#### [Problem details]
Set down every entry exactly as it was written.

Records for processing: Begin

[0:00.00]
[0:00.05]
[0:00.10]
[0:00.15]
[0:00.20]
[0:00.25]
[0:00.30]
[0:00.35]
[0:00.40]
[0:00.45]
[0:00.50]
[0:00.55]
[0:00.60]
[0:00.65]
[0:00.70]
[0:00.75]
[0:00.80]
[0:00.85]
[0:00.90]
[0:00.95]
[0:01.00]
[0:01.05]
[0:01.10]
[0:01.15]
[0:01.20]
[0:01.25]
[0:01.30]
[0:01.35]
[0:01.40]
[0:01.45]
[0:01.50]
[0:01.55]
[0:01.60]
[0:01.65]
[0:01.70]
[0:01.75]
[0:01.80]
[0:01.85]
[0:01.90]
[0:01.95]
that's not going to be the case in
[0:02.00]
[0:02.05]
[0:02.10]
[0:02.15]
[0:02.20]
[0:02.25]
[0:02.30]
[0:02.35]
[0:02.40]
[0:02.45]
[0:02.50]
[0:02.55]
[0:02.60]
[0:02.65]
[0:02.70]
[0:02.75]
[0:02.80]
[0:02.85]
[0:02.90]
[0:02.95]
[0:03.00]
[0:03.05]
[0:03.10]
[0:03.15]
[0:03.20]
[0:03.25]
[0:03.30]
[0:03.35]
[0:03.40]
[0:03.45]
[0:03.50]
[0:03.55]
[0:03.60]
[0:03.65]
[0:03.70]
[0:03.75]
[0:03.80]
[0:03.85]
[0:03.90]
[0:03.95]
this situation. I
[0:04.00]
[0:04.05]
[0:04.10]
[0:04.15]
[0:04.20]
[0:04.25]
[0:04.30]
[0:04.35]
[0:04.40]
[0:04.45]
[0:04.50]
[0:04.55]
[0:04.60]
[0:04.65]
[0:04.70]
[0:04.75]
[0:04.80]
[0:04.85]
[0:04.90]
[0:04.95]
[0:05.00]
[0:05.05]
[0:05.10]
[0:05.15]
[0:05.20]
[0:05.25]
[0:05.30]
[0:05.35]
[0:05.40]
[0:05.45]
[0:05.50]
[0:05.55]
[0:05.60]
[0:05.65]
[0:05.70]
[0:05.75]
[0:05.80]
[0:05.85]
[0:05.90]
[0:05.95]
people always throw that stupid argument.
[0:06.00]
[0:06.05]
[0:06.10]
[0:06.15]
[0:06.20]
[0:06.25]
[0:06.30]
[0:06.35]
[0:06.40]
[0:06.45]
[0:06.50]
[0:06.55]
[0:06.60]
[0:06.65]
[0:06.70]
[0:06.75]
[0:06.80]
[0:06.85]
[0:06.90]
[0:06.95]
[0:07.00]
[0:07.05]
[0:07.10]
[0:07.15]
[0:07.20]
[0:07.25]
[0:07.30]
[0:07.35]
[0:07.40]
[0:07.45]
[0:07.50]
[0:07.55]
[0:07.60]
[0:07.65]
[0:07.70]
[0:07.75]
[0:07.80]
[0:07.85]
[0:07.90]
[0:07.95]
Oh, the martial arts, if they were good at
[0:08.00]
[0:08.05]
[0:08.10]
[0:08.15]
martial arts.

Records for processing: End

#### [Answer to the problem]
[0:00.00]
[0:00.05]
[0:00.10]
[0:00.15]
[0:00.20]
[0:00.25]
[0:00.30]
[0:00.35]
[0:00.40]
[0:00.45]
[0:00.50]
[0:00.55]
[0:00.60]
[0:00.65]
[0:00.70]
[0:00.75]
[0:00.80]
[0:00.85]
[0:00.90]
[0:00.95]
[0:01.00]
[0:01.05]
[0:01.10]
[0:01.15]
[0:01.20]
[0:01.25]
[0:01.30]
[0:01.35]
[0:01.40]
[0:01.45]
[0:01.50]
[0:01.55]
[0:01.60]
[0:01.65]
[0:01.70]
[0:01.75]
[0:01.80]
[0:01.85]
[0:01.90]
[0:01.95]
that's not going to be the case in
[0:02.00]
[0:02.05]
[0:02.10]
[0:02.15]
[0:02.20]
[0:02.25]
[0:02.30]
[0:02.35]
[0:02.40]
[0:02.45]
[0:02.50]
[0:02.55]
[0:02.60]
[0:02.65]
[0:02.70]
[0:02.75]
[0:02.80]
[0:02.85]
[0:02.90]
[0:02.95]
[0:03.00]
[0:03.05]
[0:03.10]
[0:03.15]
[0:03.20]
[0:03.25]
[0:03.30]
[0:03.35]
[0:03.40]
[0:03.45]
[0:03.50]
[0:03.55]
[0:03.60]
[0:03.65]
[0:03.70]
[0:03.75]
[0:03.80]
[0:03.85]
[0:03.90]
[0:03.95]
this situation. I
[0:04.00]
[0:04.05]
[0:04.10]
[0:04.15]
[0:04.20]
[0:04.25]
[0:04.30]
[0:04.35]
[0:04.40]
[0:04.45]
[0:04.50]
[0:04.55]
[0:04.60]
[0:04.65]
[0:04.70]
[0:04.75]
[0:04.80]
[0:04.85]
[0:04.90]
[0:04.95]
[0:05.00]
[0:05.05]
[0:05.10]
[0:05.15]
[0:05.20]
[0:05.25]
[0:05.30]
[0:05.35]
[0:05.40]
[0:05.45]
[0:05.50]
[0:05.55]
[0:05.60]
[0:05.65]
[0:05.70]
[0:05.75]
[0:05.80]
[0:05.85]
[0:05.90]
[0:05.95]
people always throw that stupid argument.
[0:06.00]
[0:06.05]
[0:06.10]
[0:06.15]
[0:06.20]
[0:06.25]
[0:06.30]
[0:06.35]
[0:06.40]
[0:06.45]
[0:06.50]
[0:06.55]
[0:06.60]
[0:06.65]
[0:06.70]
[0:06.75]
[0:06.80]
[0:06.85]
[0:06.90]
[0:06.95]
[0:07.00]
[0:07.05]
[0:07.10]
[0:07.15]
[0:07.20]
[0:07.25]
[0:07.30]
[0:07.35]
[0:07.40]
[0:07.45]
[0:07.50]
[0:07.55]
[0:07.60]
[0:07.65]
[0:07.70]
[0:07.75]
[0:07.80]
[0:07.85]
[0:07.90]
[0:07.95]
Oh, the martial arts, if they were good at
[0:08.00]
[0:08.05]
[0:08.10]
[0:08.15]
martial arts.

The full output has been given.